*PROBLEM TO SOLVE*
Print the records below exactly. Omit every picture.

*ENTRIES SUPPLIED*
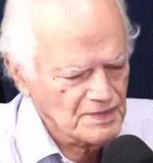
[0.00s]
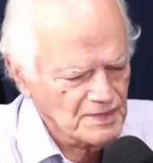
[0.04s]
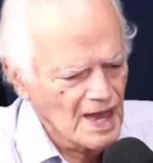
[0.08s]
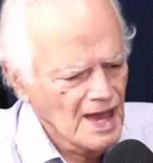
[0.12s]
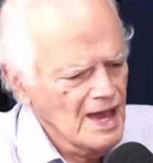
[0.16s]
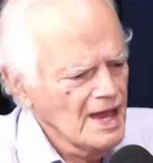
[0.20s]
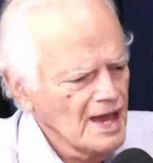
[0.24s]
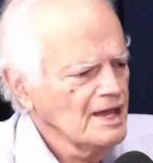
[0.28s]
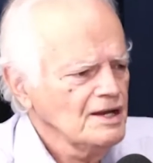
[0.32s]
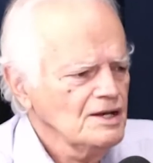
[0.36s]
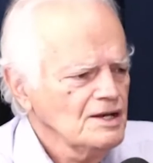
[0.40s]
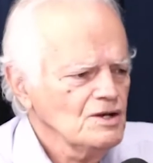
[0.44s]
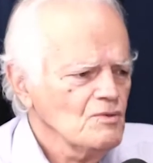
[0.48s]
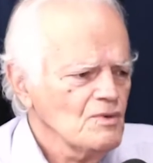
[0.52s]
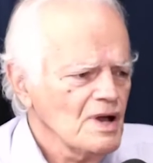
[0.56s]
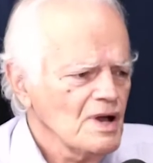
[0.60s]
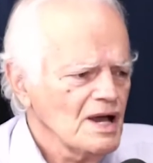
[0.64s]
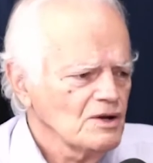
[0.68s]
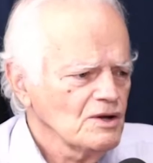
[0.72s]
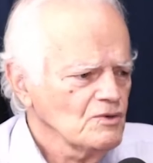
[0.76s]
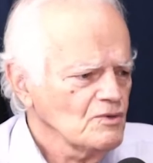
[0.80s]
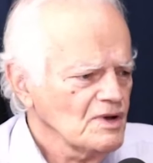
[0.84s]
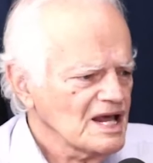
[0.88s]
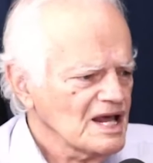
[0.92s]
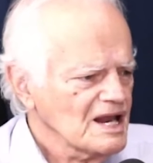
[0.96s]
espírita. Não, é,
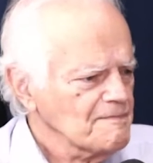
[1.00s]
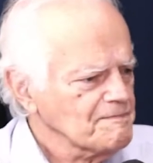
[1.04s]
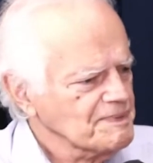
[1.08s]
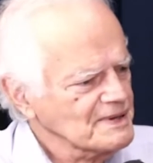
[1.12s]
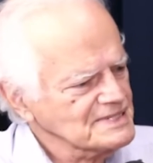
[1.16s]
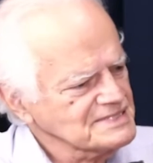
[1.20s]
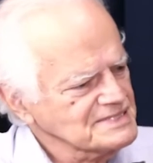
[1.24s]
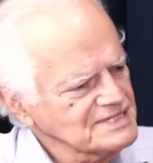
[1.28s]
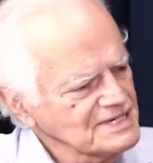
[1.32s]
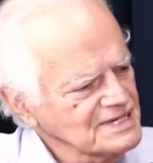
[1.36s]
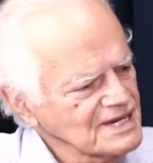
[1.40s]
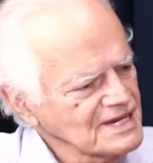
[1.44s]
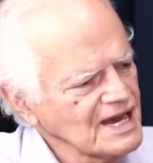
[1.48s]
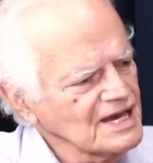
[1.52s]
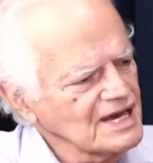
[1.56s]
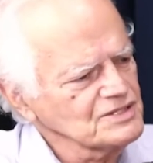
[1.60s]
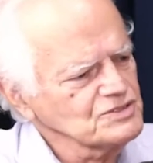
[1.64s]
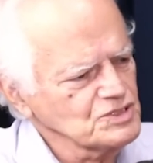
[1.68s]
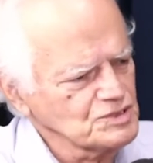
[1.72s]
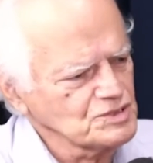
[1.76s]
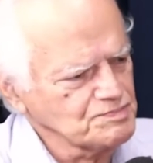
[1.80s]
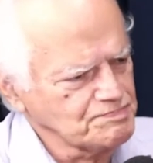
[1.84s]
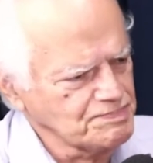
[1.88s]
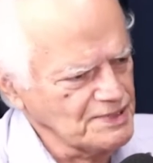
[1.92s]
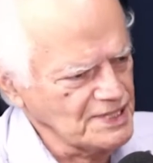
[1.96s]
não era para ser rádio
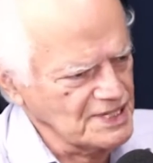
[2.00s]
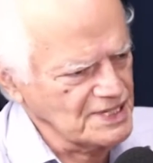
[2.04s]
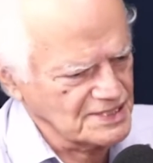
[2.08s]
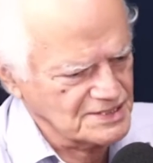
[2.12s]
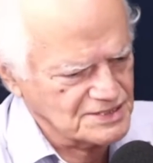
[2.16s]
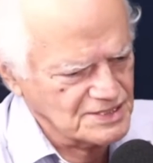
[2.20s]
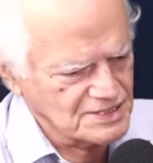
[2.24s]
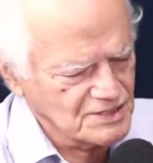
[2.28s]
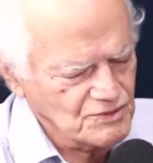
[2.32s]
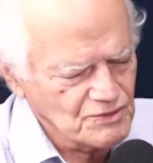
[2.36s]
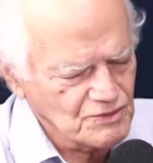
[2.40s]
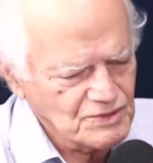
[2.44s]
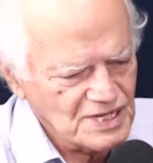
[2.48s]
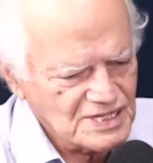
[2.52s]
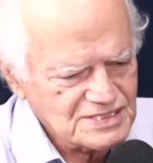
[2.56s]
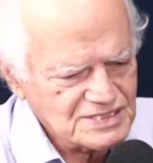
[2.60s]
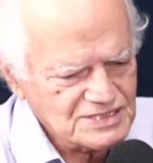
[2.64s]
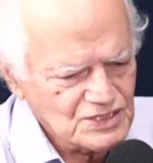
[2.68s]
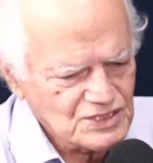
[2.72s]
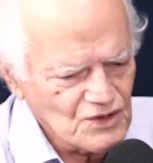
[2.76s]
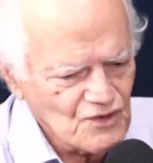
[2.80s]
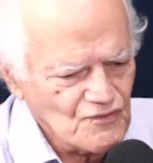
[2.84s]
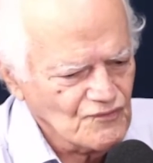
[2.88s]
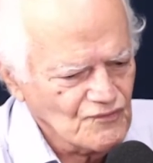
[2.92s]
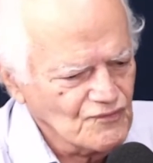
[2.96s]
espírita. Eu ia ser
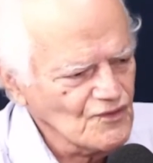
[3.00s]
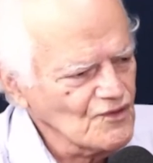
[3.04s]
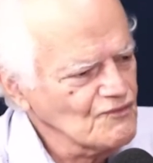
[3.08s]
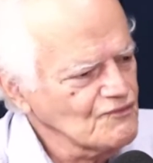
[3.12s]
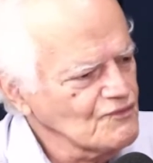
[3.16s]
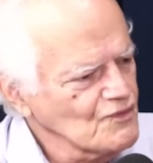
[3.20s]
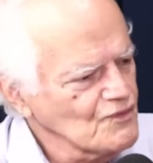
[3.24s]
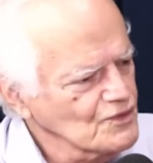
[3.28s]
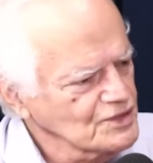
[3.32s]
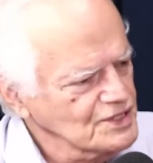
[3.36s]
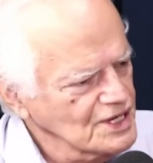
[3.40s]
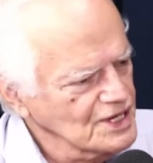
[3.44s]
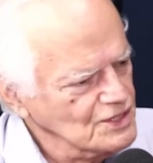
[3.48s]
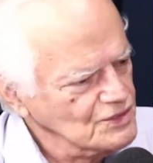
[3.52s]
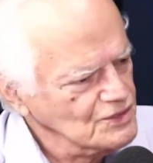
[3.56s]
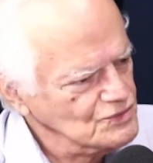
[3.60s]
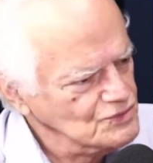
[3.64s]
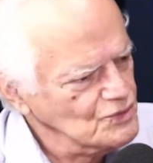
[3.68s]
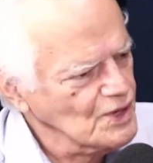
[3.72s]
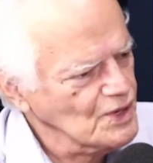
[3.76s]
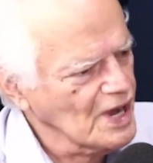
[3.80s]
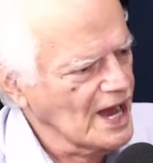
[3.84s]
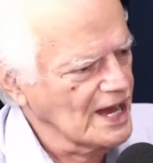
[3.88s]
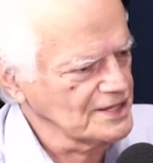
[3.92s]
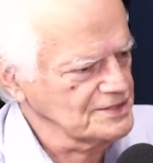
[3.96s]
um fofoqueiro do
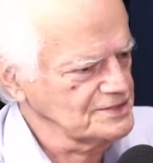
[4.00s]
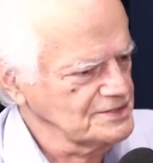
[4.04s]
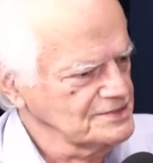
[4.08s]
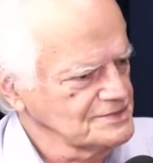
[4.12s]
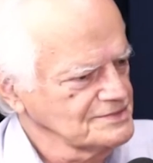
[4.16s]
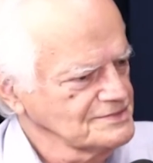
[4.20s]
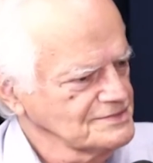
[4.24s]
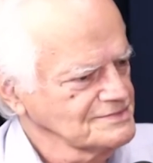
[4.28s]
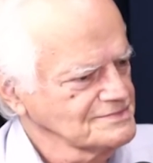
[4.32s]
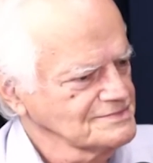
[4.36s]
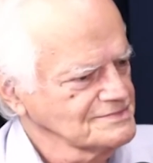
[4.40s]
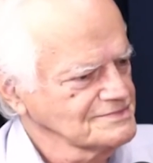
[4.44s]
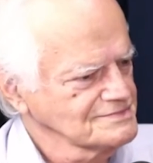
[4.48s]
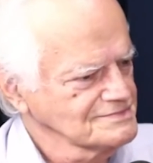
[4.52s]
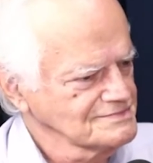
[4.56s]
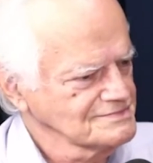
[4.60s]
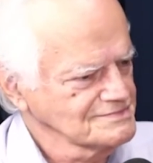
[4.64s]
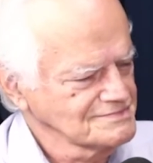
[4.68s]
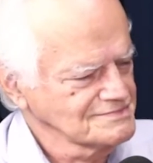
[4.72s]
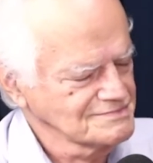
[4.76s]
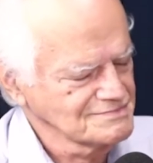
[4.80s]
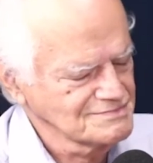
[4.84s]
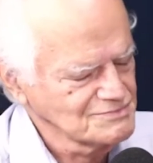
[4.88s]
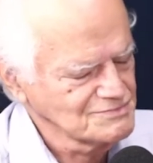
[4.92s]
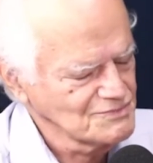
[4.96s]
rádio
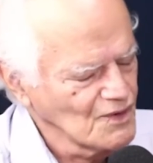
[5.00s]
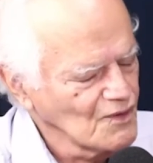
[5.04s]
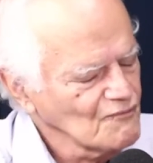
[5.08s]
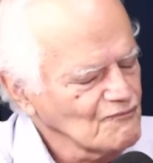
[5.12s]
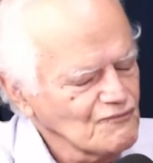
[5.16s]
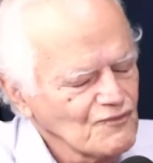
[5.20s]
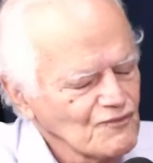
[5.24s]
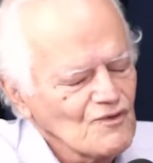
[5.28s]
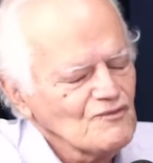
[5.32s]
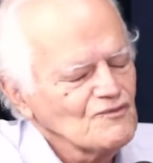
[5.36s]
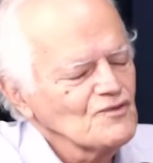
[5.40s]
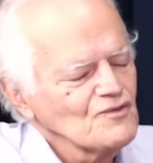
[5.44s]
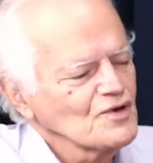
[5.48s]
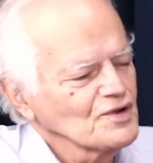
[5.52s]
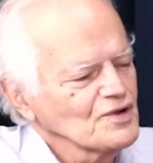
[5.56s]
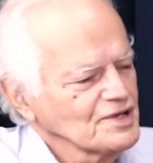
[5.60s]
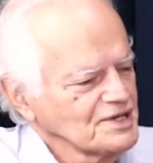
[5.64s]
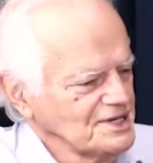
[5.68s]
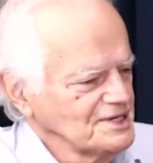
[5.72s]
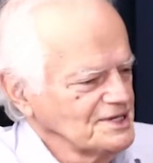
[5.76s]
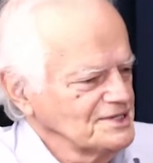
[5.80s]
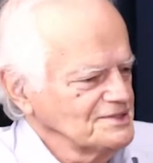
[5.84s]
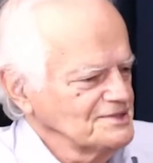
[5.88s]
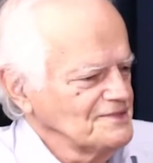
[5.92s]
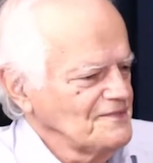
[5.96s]
um
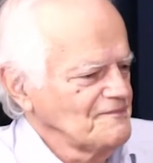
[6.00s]
fofoqueiro.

*EXERCISE ANSWER*
[0.00s]
[0.04s]
[0.08s]
[0.12s]
[0.16s]
[0.20s]
[0.24s]
[0.28s]
[0.32s]
[0.36s]
[0.40s]
[0.44s]
[0.48s]
[0.52s]
[0.56s]
[0.60s]
[0.64s]
[0.68s]
[0.72s]
[0.76s]
[0.80s]
[0.84s]
[0.88s]
[0.92s]
[0.96s]
espírita. Não, é,
[1.00s]
[1.04s]
[1.08s]
[1.12s]
[1.16s]
[1.20s]
[1.24s]
[1.28s]
[1.32s]
[1.36s]
[1.40s]
[1.44s]
[1.48s]
[1.52s]
[1.56s]
[1.60s]
[1.64s]
[1.68s]
[1.72s]
[1.76s]
[1.80s]
[1.84s]
[1.88s]
[1.92s]
[1.96s]
não era para ser rádio
[2.00s]
[2.04s]
[2.08s]
[2.12s]
[2.16s]
[2.20s]
[2.24s]
[2.28s]
[2.32s]
[2.36s]
[2.40s]
[2.44s]
[2.48s]
[2.52s]
[2.56s]
[2.60s]
[2.64s]
[2.68s]
[2.72s]
[2.76s]
[2.80s]
[2.84s]
[2.88s]
[2.92s]
[2.96s]
espírita. Eu ia ser
[3.00s]
[3.04s]
[3.08s]
[3.12s]
[3.16s]
[3.20s]
[3.24s]
[3.28s]
[3.32s]
[3.36s]
[3.40s]
[3.44s]
[3.48s]
[3.52s]
[3.56s]
[3.60s]
[3.64s]
[3.68s]
[3.72s]
[3.76s]
[3.80s]
[3.84s]
[3.88s]
[3.92s]
[3.96s]
um fofoqueiro do
[4.00s]
[4.04s]
[4.08s]
[4.12s]
[4.16s]
[4.20s]
[4.24s]
[4.28s]
[4.32s]
[4.36s]
[4.40s]
[4.44s]
[4.48s]
[4.52s]
[4.56s]
[4.60s]
[4.64s]
[4.68s]
[4.72s]
[4.76s]
[4.80s]
[4.84s]
[4.88s]
[4.92s]
[4.96s]
rádio
[5.00s]
[5.04s]
[5.08s]
[5.12s]
[5.16s]
[5.20s]
[5.24s]
[5.28s]
[5.32s]
[5.36s]
[5.40s]
[5.44s]
[5.48s]
[5.52s]
[5.56s]
[5.60s]
[5.64s]
[5.68s]
[5.72s]
[5.76s]
[5.80s]
[5.84s]
[5.88s]
[5.92s]
[5.96s]
um
[6.00s]
fofoqueiro.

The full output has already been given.